Transcribe the listing in full, word for word; pictures do not belong in the copy.

BEGIN Dataset records

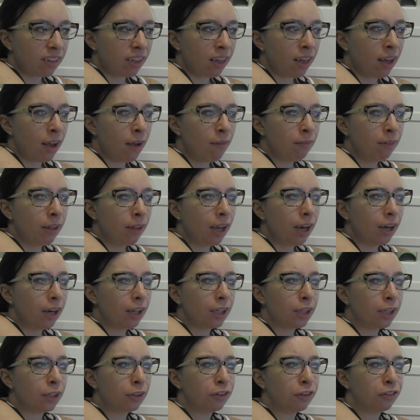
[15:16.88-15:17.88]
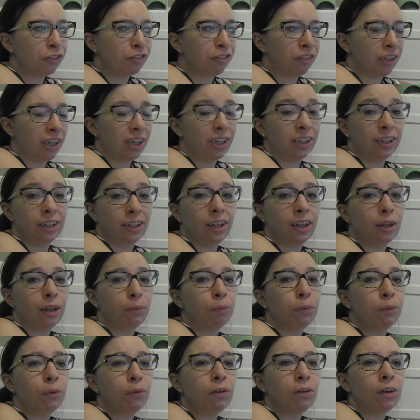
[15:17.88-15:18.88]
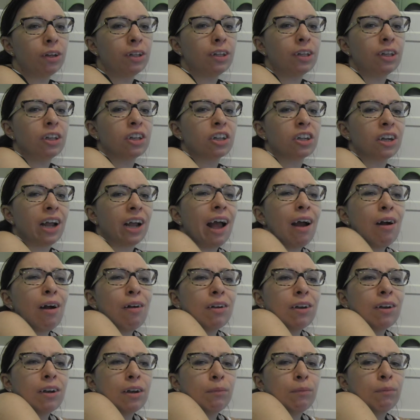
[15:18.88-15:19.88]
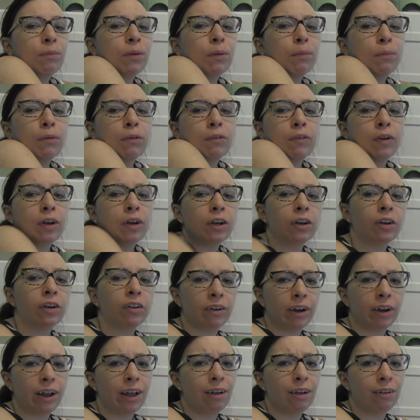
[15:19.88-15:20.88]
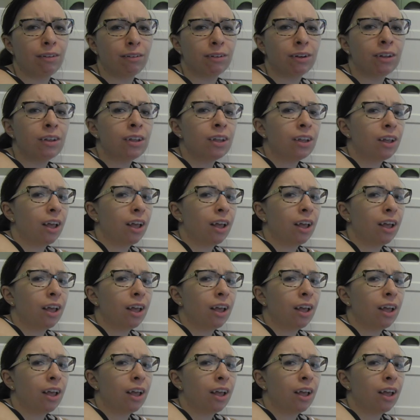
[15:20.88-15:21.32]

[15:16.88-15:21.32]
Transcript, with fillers: I'm not a huge fan of the other pool because it's crowded and people are running around.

END Dataset records

- **Task result**
[15:16.88-15:17.88]
[15:17.88-15:18.88]
[15:18.88-15:19.88]
[15:19.88-15:20.88]
[15:20.88-15:21.32]

[15:16.88-15:21.32]
Transcript, with fillers: I'm not a huge fan of the other pool because it's crowded and people are running around.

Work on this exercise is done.